Exercise prompt
Exclude all pictures, then restate the entries below word for word.

Record excerpts
-=-=-

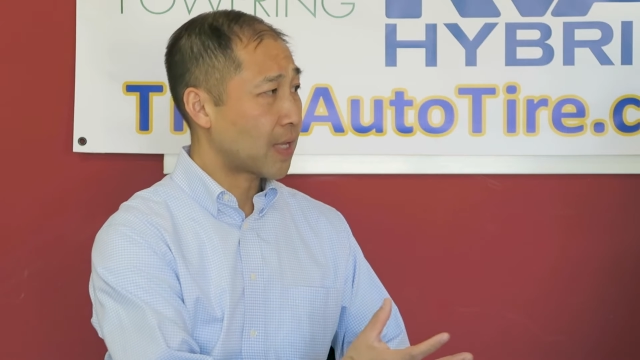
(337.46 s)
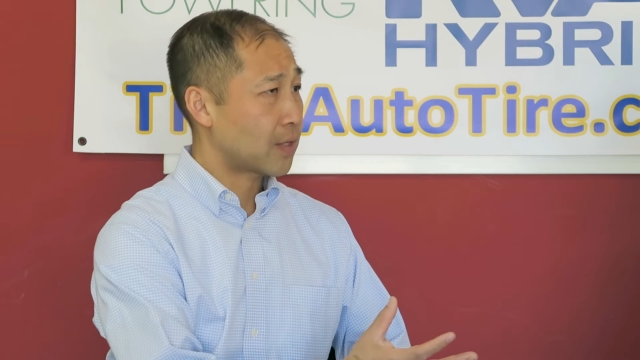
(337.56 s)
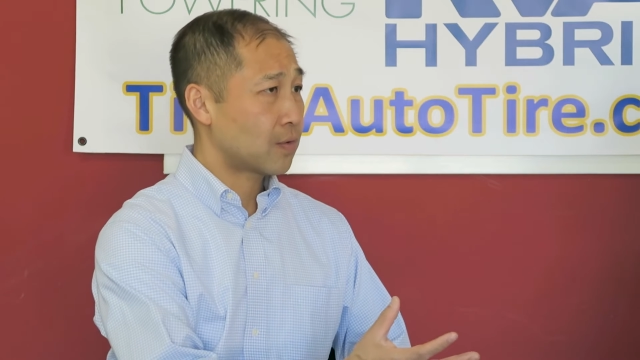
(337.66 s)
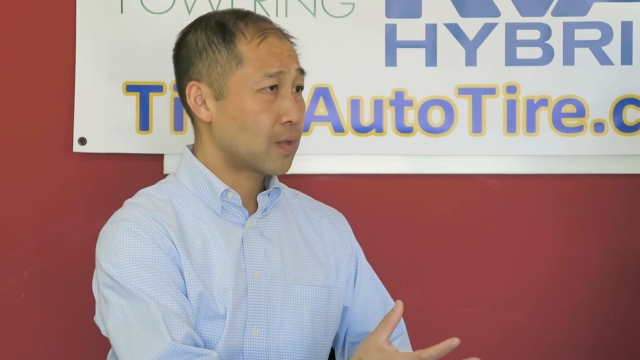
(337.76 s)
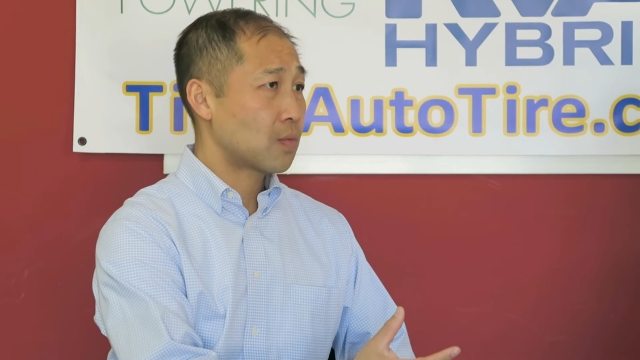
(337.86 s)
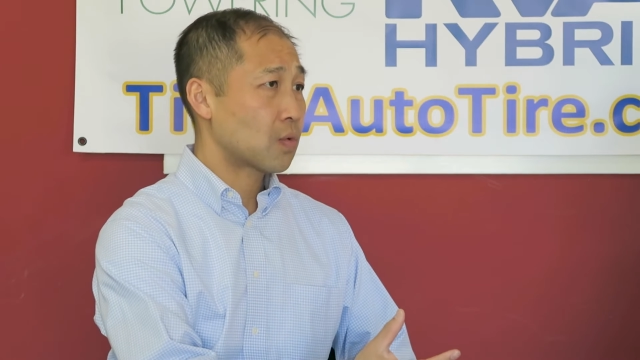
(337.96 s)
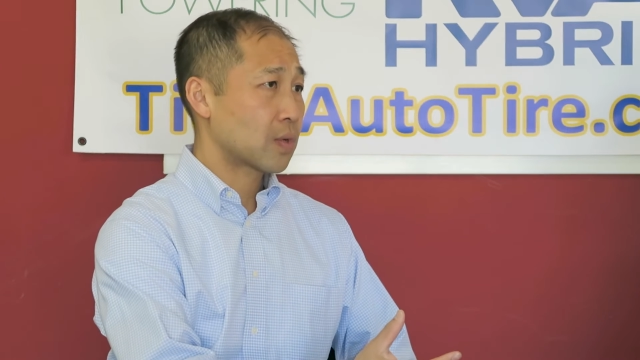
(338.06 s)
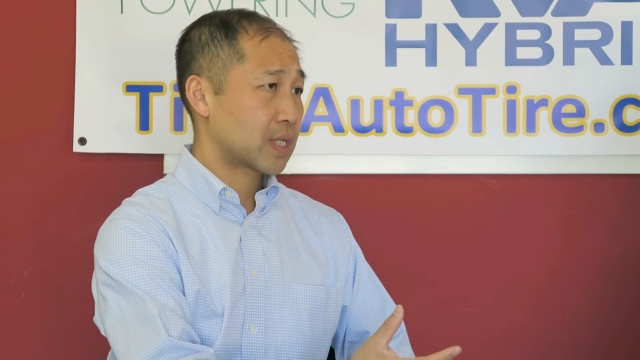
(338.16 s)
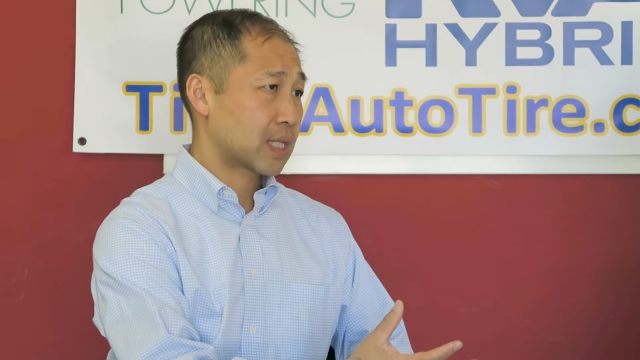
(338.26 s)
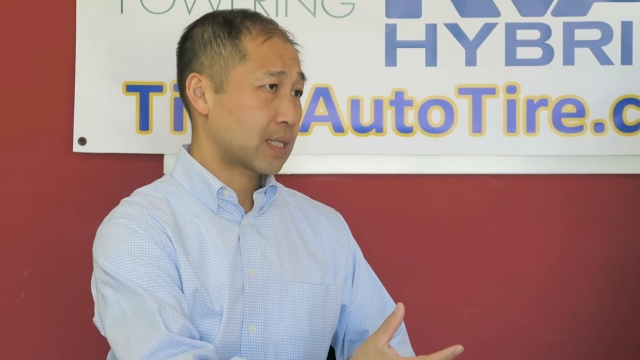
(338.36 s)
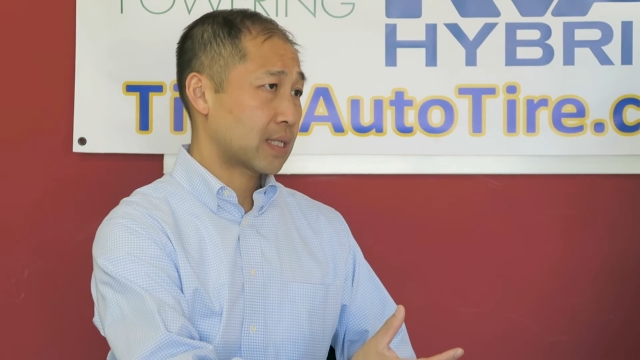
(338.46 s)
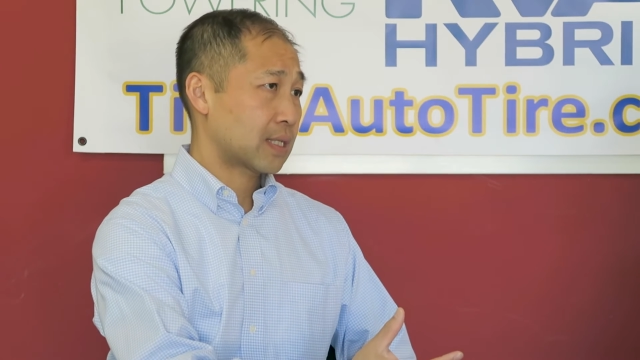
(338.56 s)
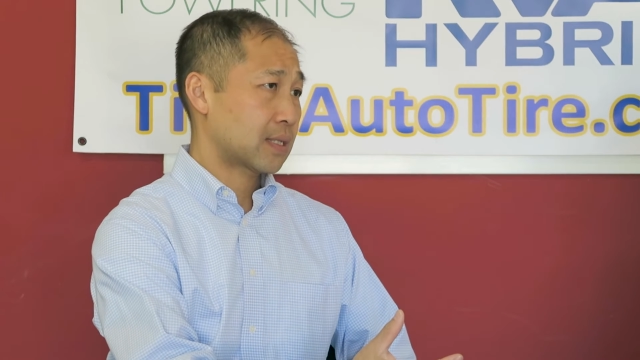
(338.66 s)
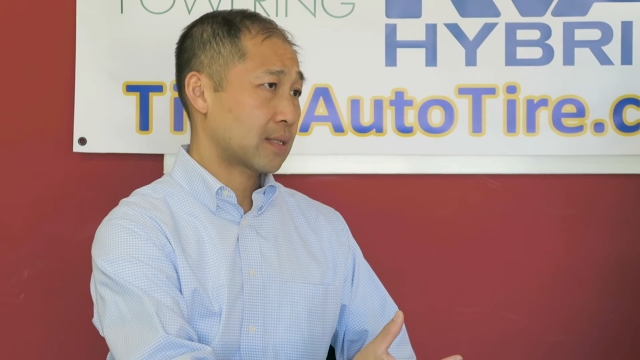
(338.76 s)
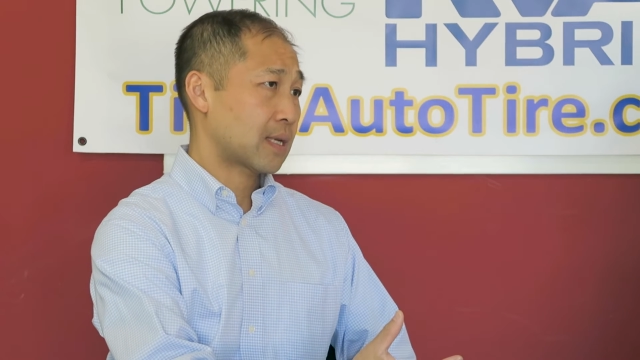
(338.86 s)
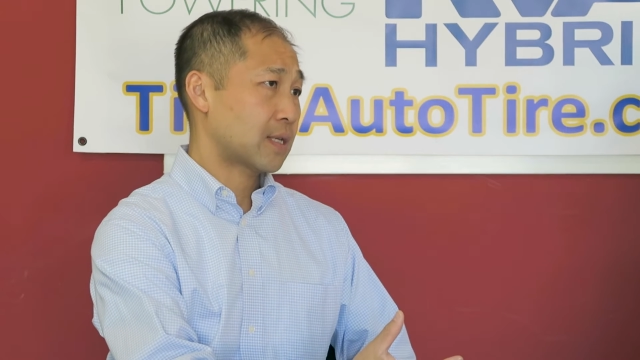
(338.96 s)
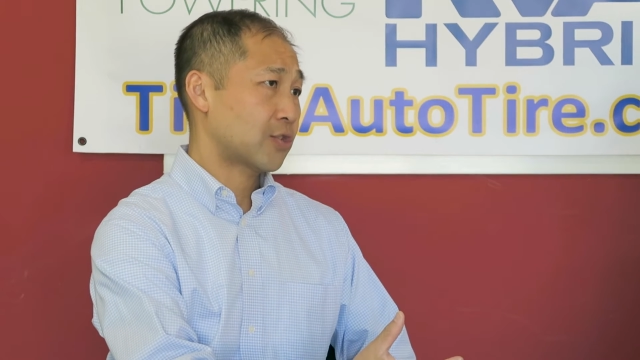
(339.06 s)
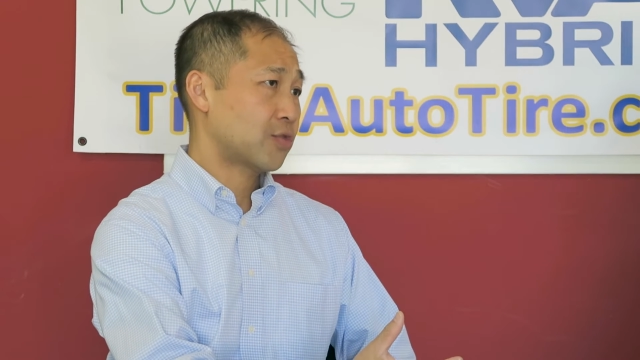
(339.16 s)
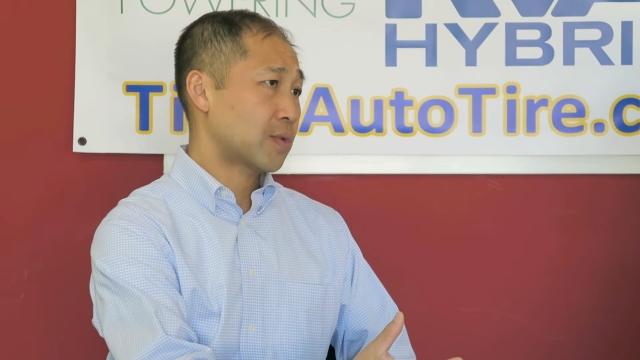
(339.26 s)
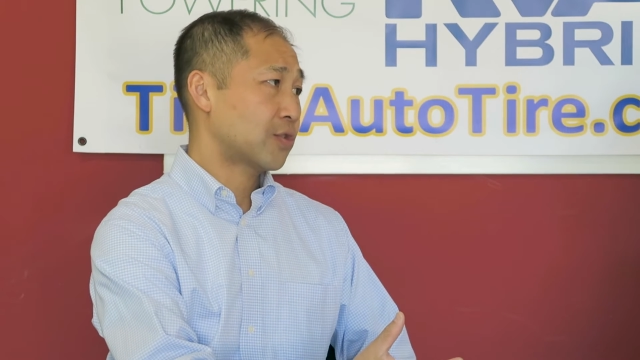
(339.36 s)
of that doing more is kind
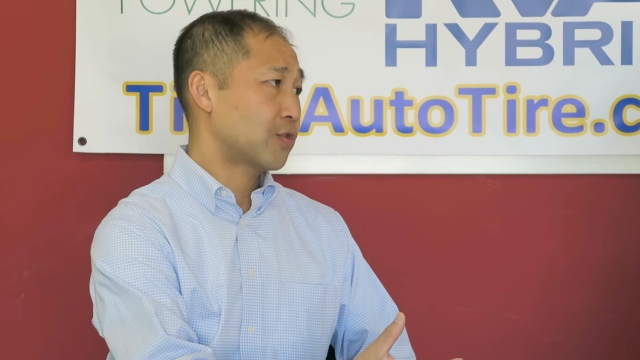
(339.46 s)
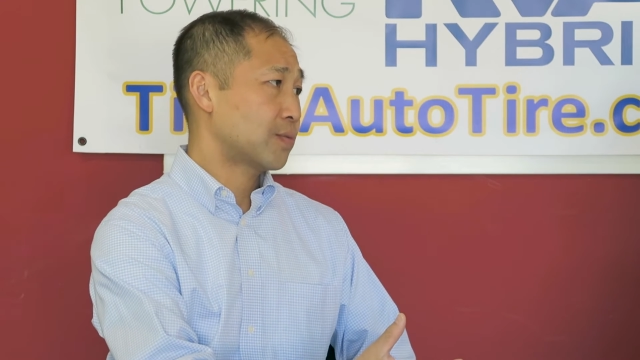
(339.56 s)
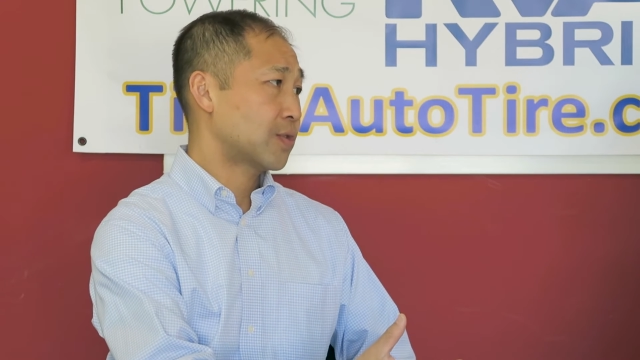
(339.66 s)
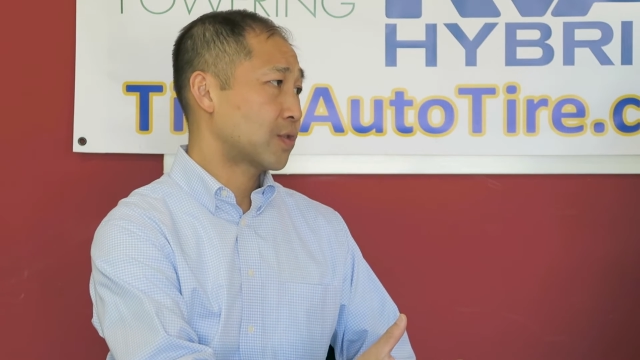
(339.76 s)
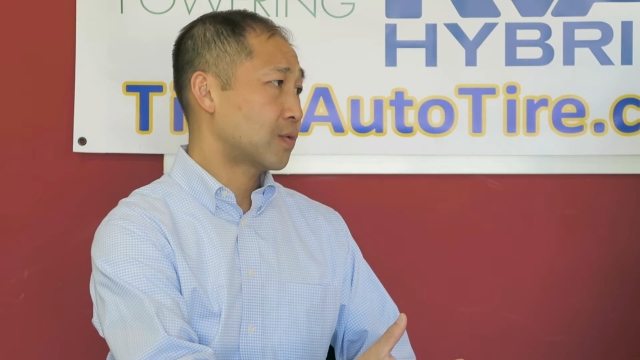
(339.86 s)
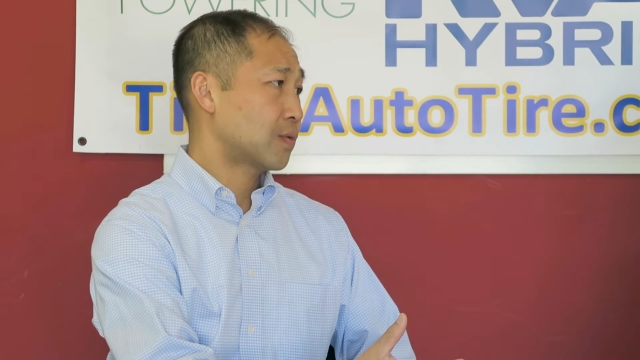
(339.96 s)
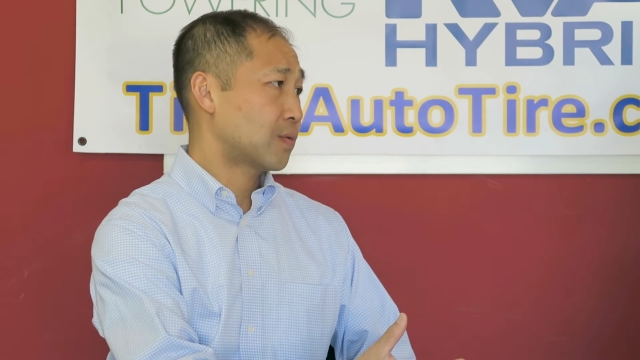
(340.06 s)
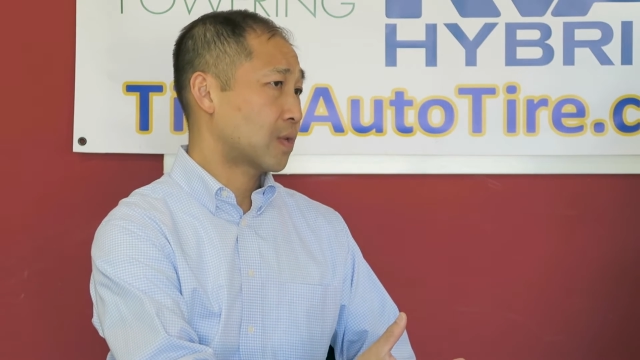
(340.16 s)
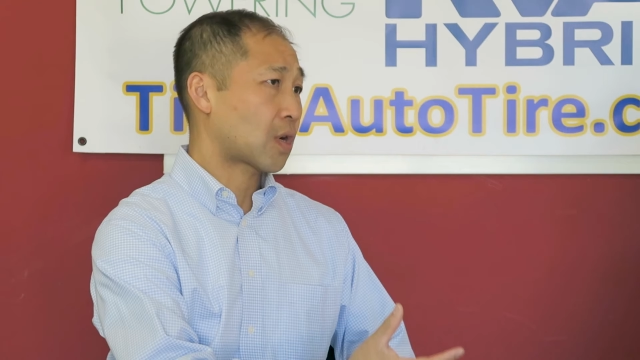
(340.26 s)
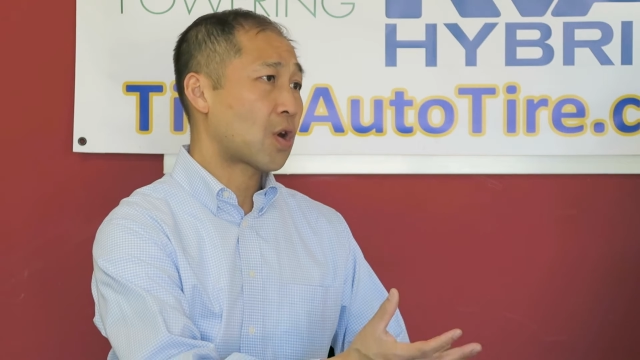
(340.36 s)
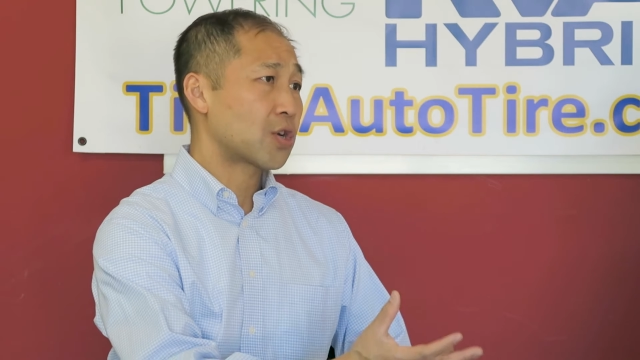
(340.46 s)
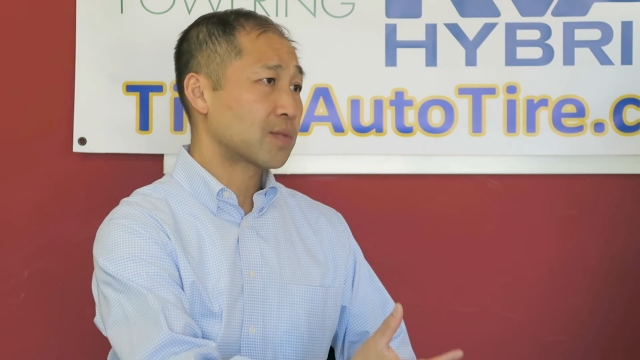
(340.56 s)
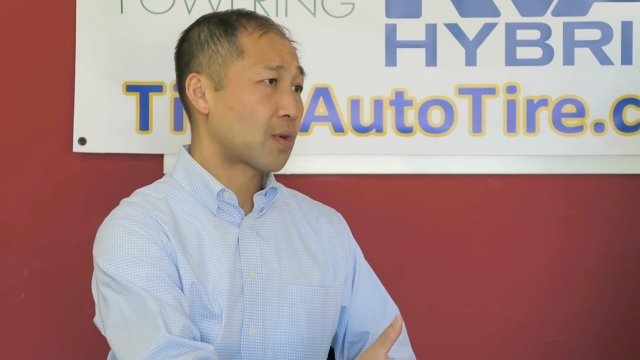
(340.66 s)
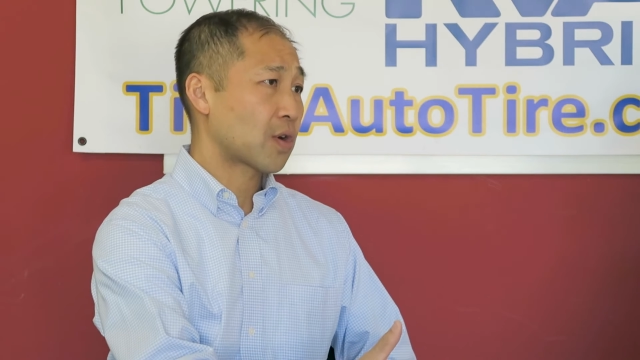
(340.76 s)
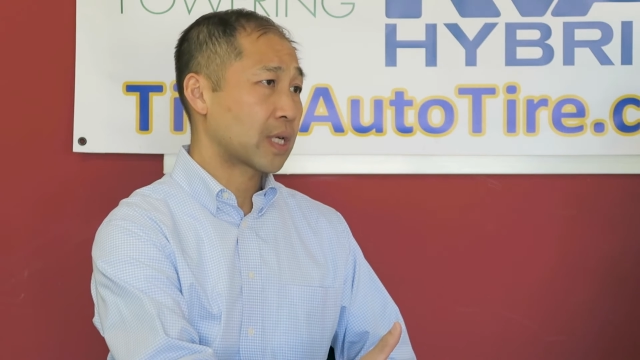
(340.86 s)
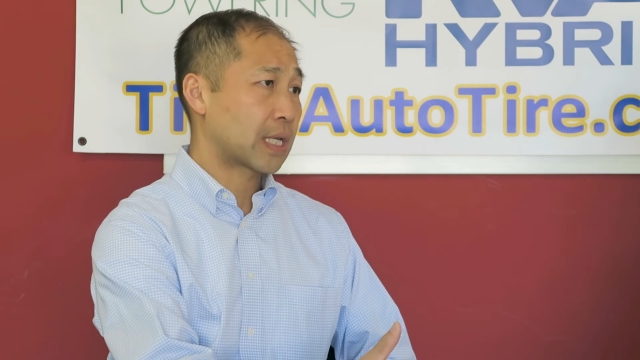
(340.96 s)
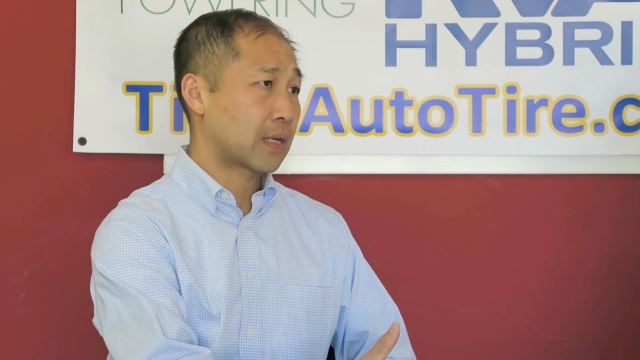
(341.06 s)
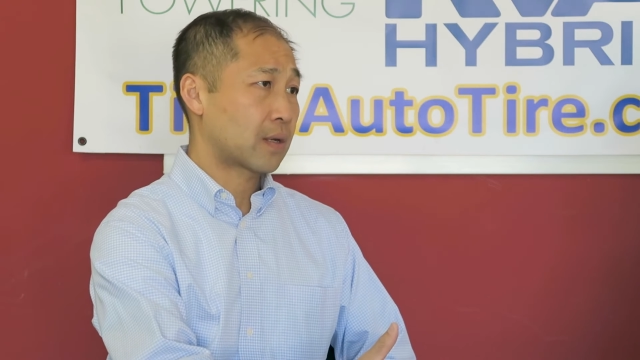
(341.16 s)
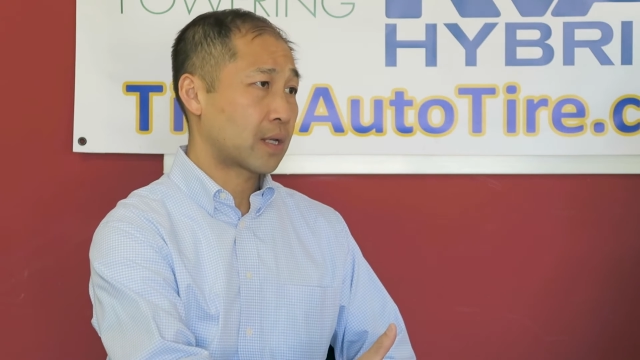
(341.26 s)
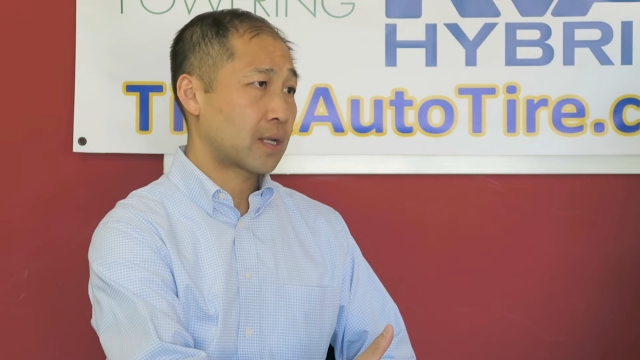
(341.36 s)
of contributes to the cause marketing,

-=-=-

Answer space
(337.46 s)
(337.56 s)
(337.66 s)
(337.76 s)
(337.86 s)
(337.96 s)
(338.06 s)
(338.16 s)
(338.26 s)
(338.36 s)
(338.46 s)
(338.56 s)
(338.66 s)
(338.76 s)
(338.86 s)
(338.96 s)
(339.06 s)
(339.16 s)
(339.26 s)
(339.36 s)
of that doing more is kind
(339.46 s)
(339.56 s)
(339.66 s)
(339.76 s)
(339.86 s)
(339.96 s)
(340.06 s)
(340.16 s)
(340.26 s)
(340.36 s)
(340.46 s)
(340.56 s)
(340.66 s)
(340.76 s)
(340.86 s)
(340.96 s)
(341.06 s)
(341.16 s)
(341.26 s)
(341.36 s)
of contributes to the cause marketing,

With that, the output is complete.